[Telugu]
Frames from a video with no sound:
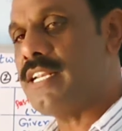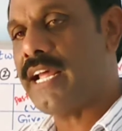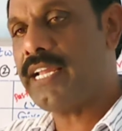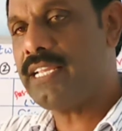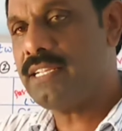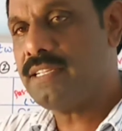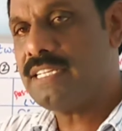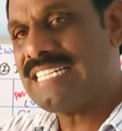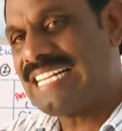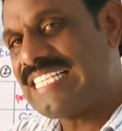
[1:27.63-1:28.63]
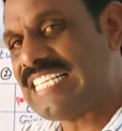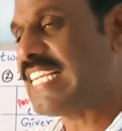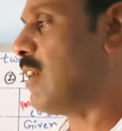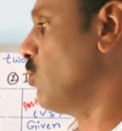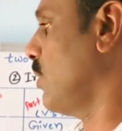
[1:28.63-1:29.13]
డ్రై
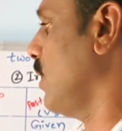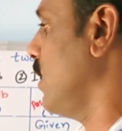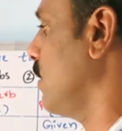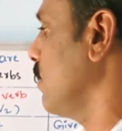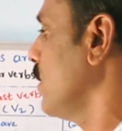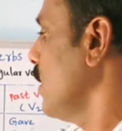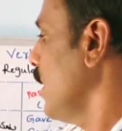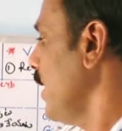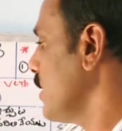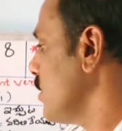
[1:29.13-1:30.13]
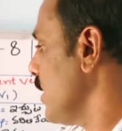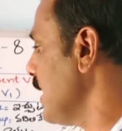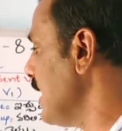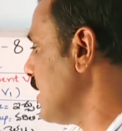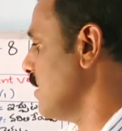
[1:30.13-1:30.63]
డ్రయింగ్ అవుతుంది అన్నట్టు నెక్స్ట్
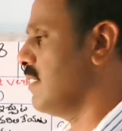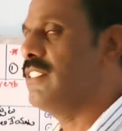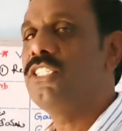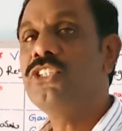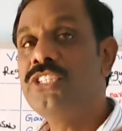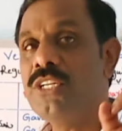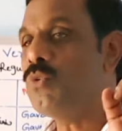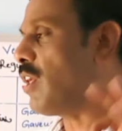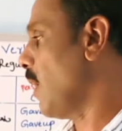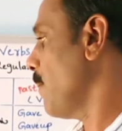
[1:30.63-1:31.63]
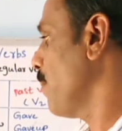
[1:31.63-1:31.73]
ఈట్ తినుట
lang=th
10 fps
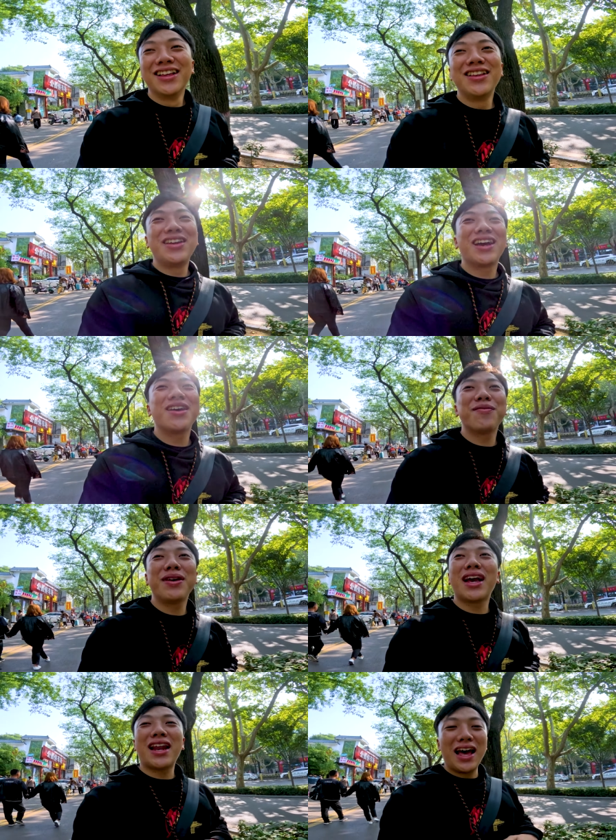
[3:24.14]
เดี๋ยวนี้เขายัง
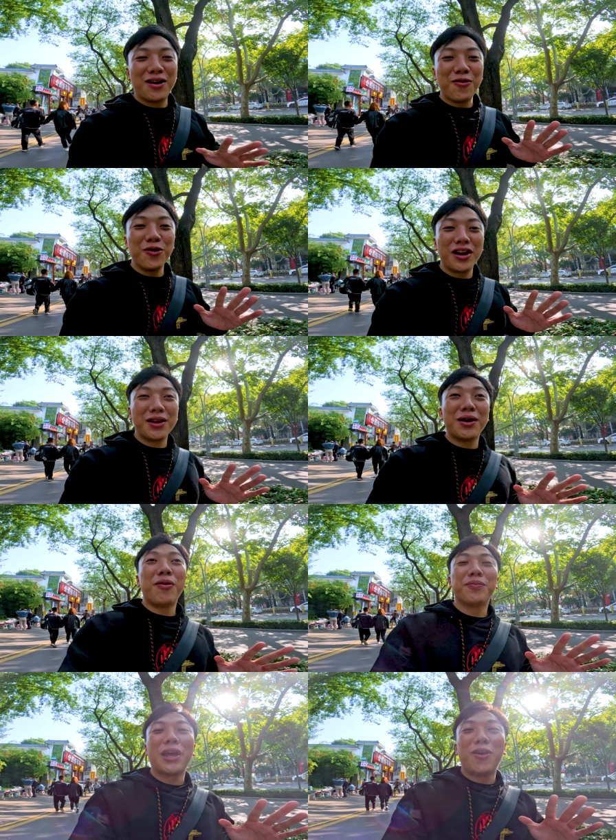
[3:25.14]
มีการหาคู่อยู่เลยแล้ว
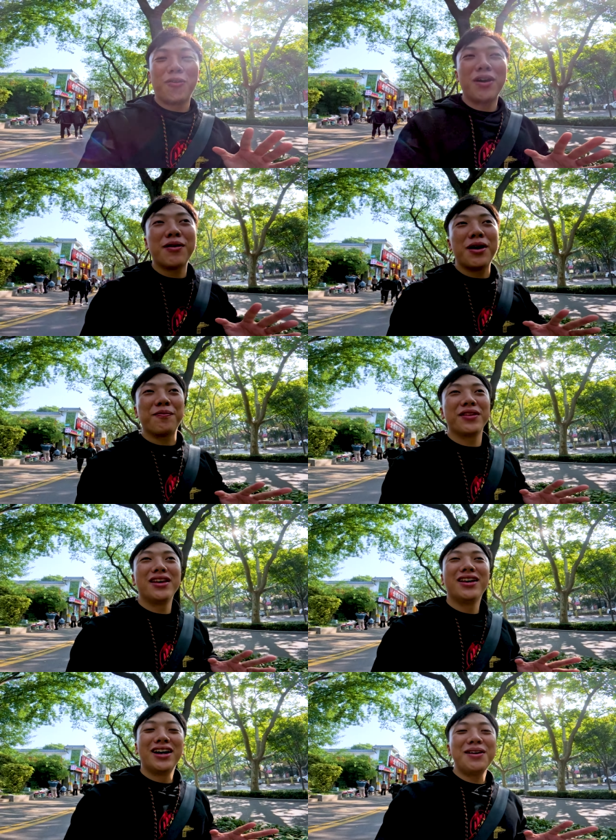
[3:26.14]
ผมตลกว่าแบบ
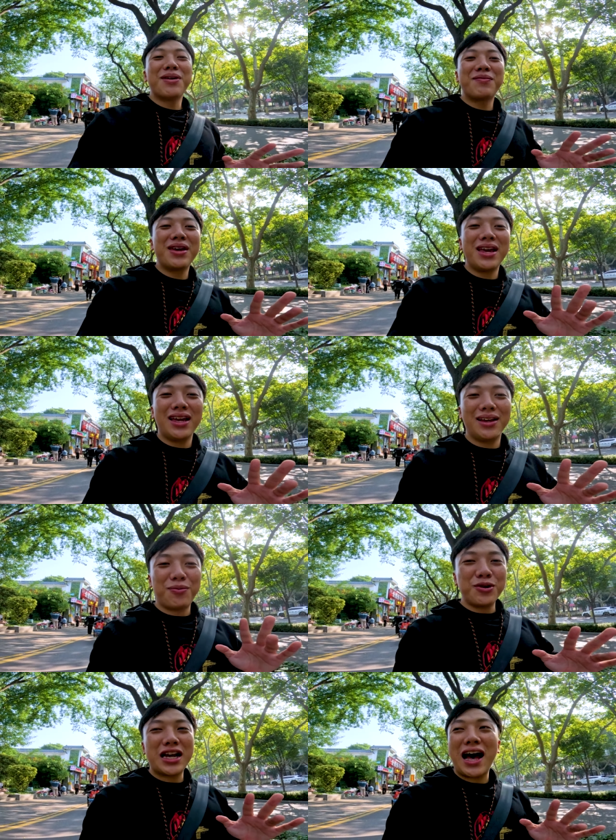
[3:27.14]
เฮ้ยมันมี
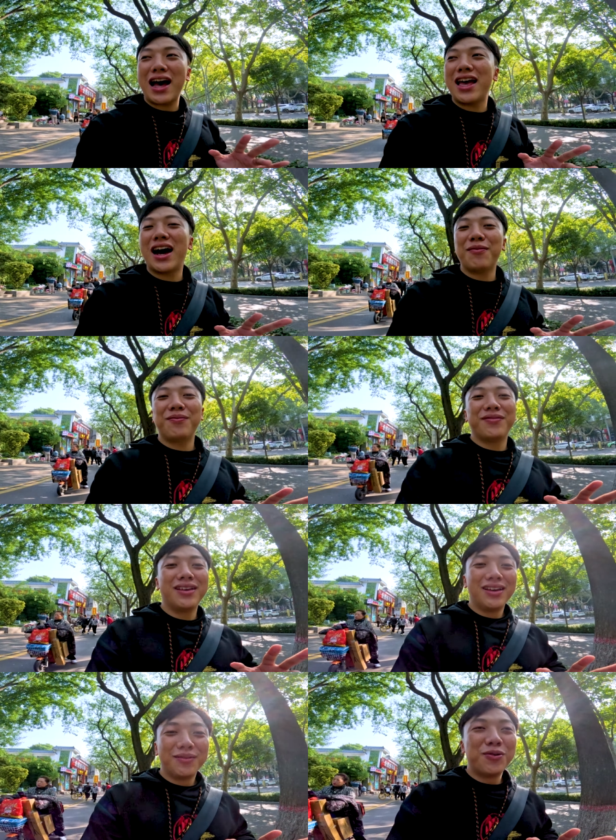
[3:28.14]
ผู้ชายอะครับ
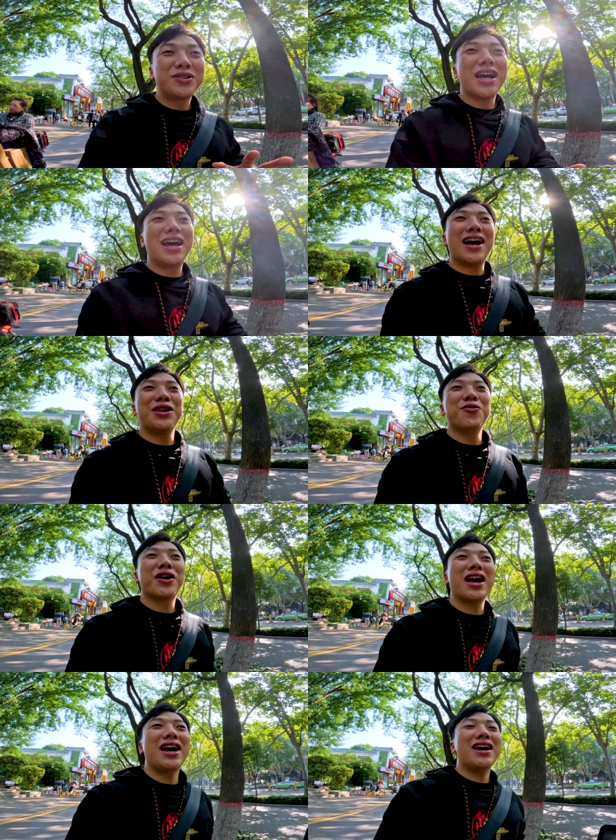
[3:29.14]
ผู้ชายอายุ
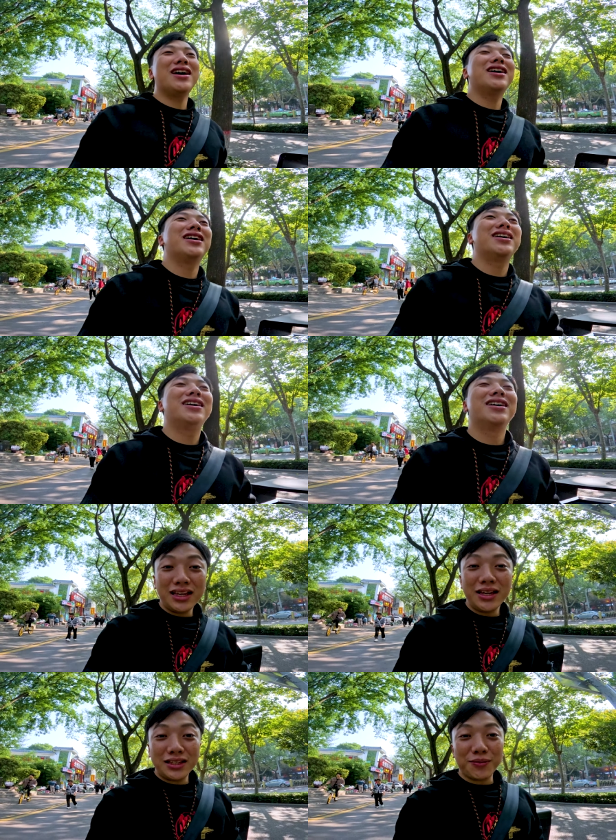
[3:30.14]

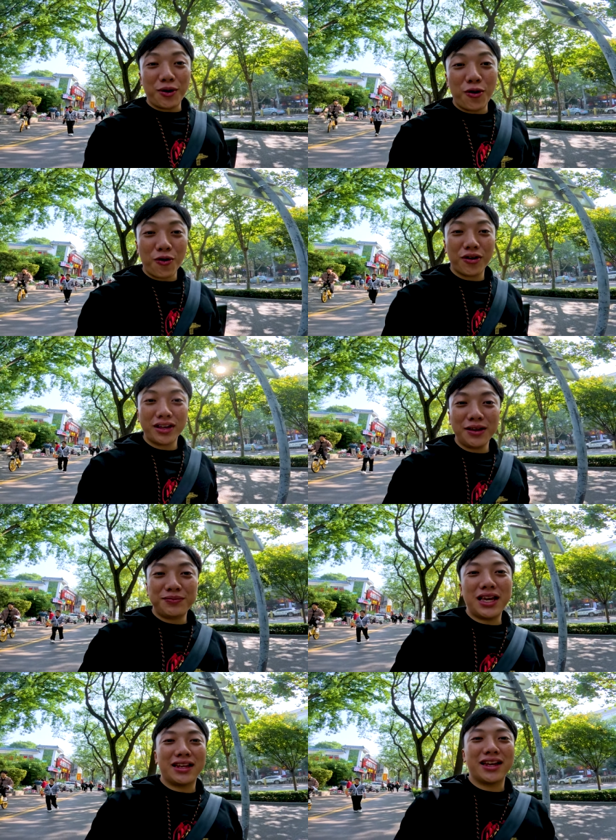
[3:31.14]
แค่ 26
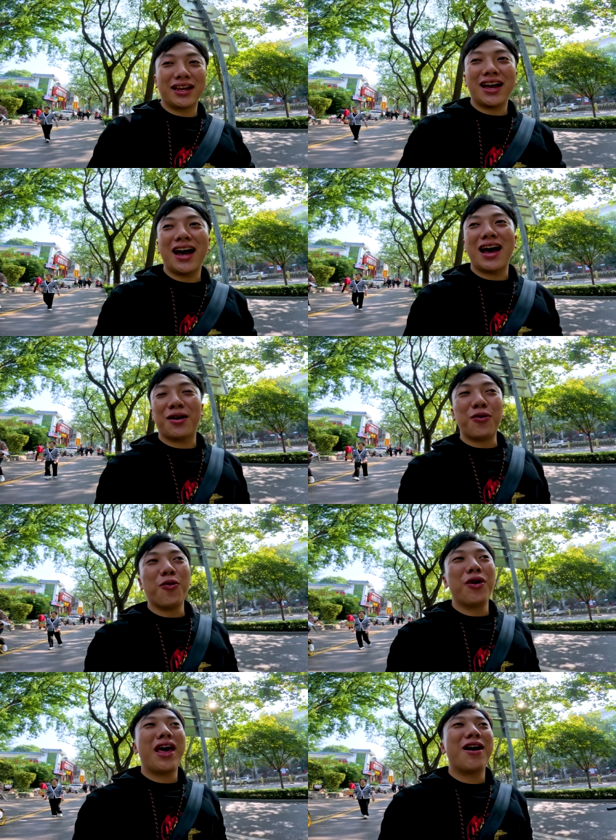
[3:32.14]
27 อย่างเงี้ยหา
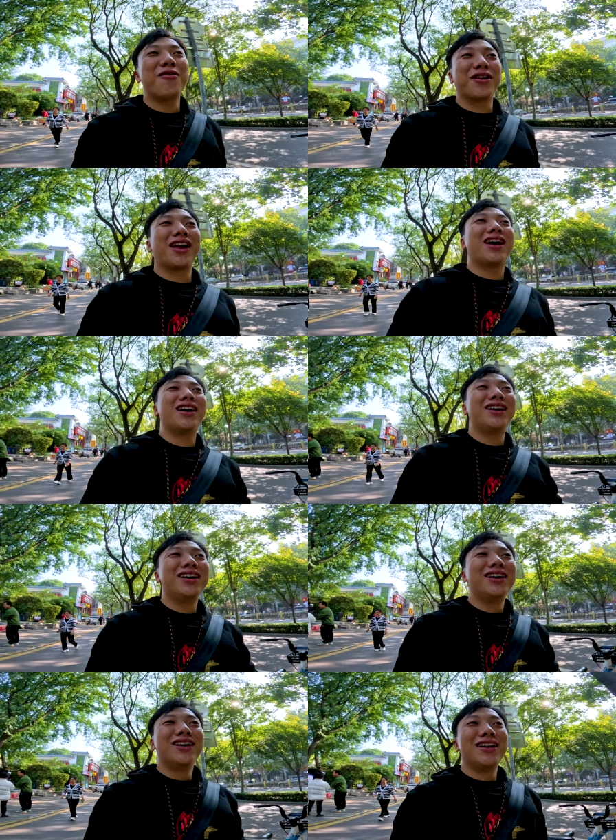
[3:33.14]
คู่แล้วอย่างเงี้ย
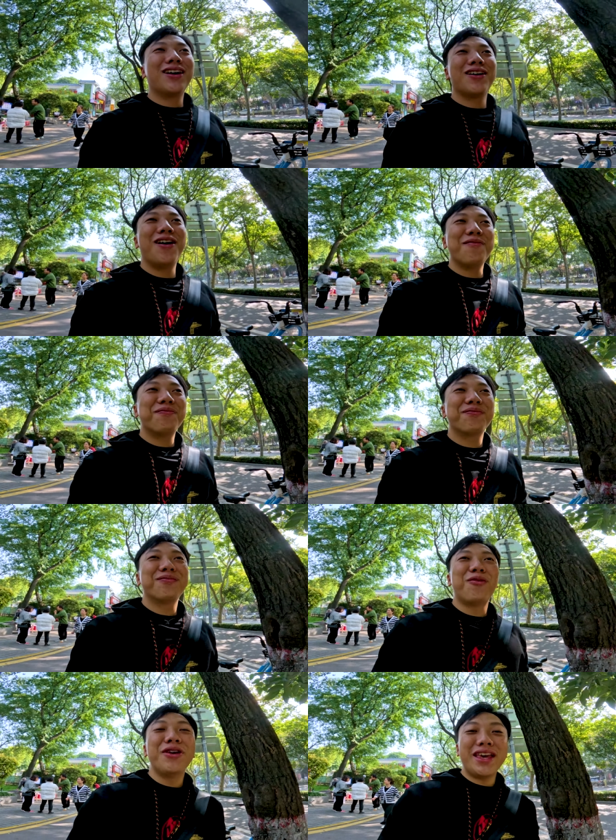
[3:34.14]
แล้วก็
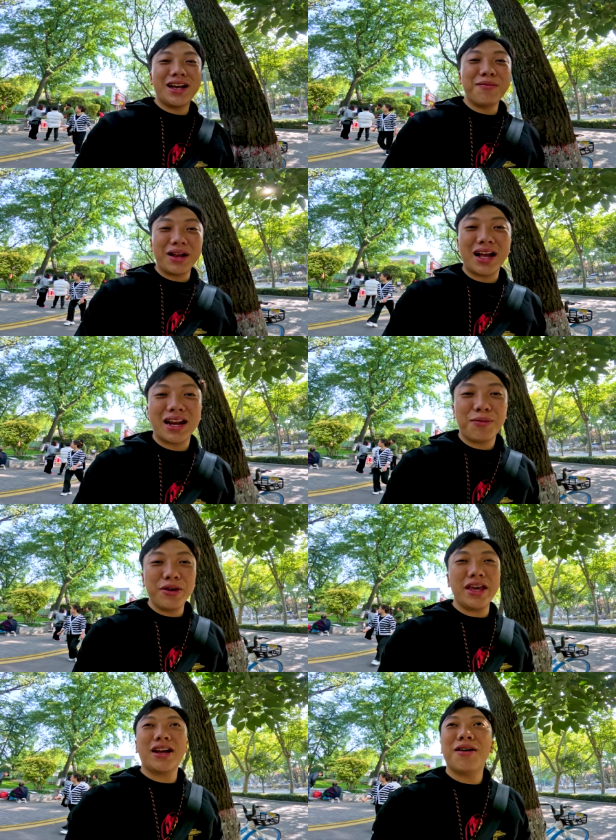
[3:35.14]
ผู้หญิงก็เหมือนกันนะ
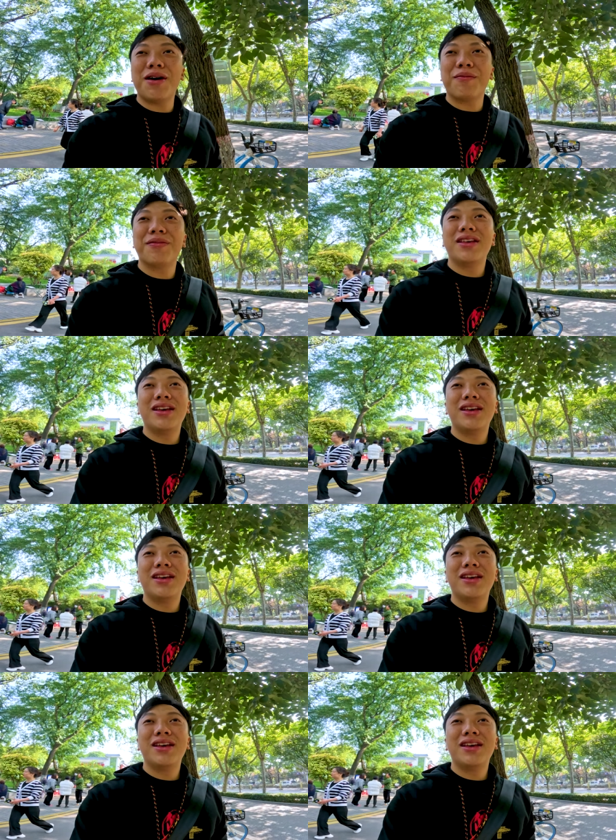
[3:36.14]
ผู้หญิงก็แบบ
----------
-- ACTION ITEM --
Retype all the entries word for word; the pictures stay out.

-- COMPLETED EXERCISE --
[Telugu]
Frames from a video with no sound:
[1:27.63-1:28.63]
[1:28.63-1:29.13]
డ్రై
[1:29.13-1:30.13]
[1:30.13-1:30.63]
డ్రయింగ్ అవుతుంది అన్నట్టు నెక్స్ట్
[1:30.63-1:31.63]
[1:31.63-1:31.73]
ఈట్ తినుట
lang=th
10 fps
[3:24.14]
เดี๋ยวนี้เขายัง
[3:25.14]
มีการหาคู่อยู่เลยแล้ว
[3:26.14]
ผมตลกว่าแบบ
[3:27.14]
เฮ้ยมันมี
[3:28.14]
ผู้ชายอะครับ
[3:29.14]
ผู้ชายอายุ
[3:30.14]

[3:31.14]
แค่ 26
[3:32.14]
27 อย่างเงี้ยหา
[3:33.14]
คู่แล้วอย่างเงี้ย
[3:34.14]
แล้วก็
[3:35.14]
ผู้หญิงก็เหมือนกันนะ
[3:36.14]
ผู้หญิงก็แบบ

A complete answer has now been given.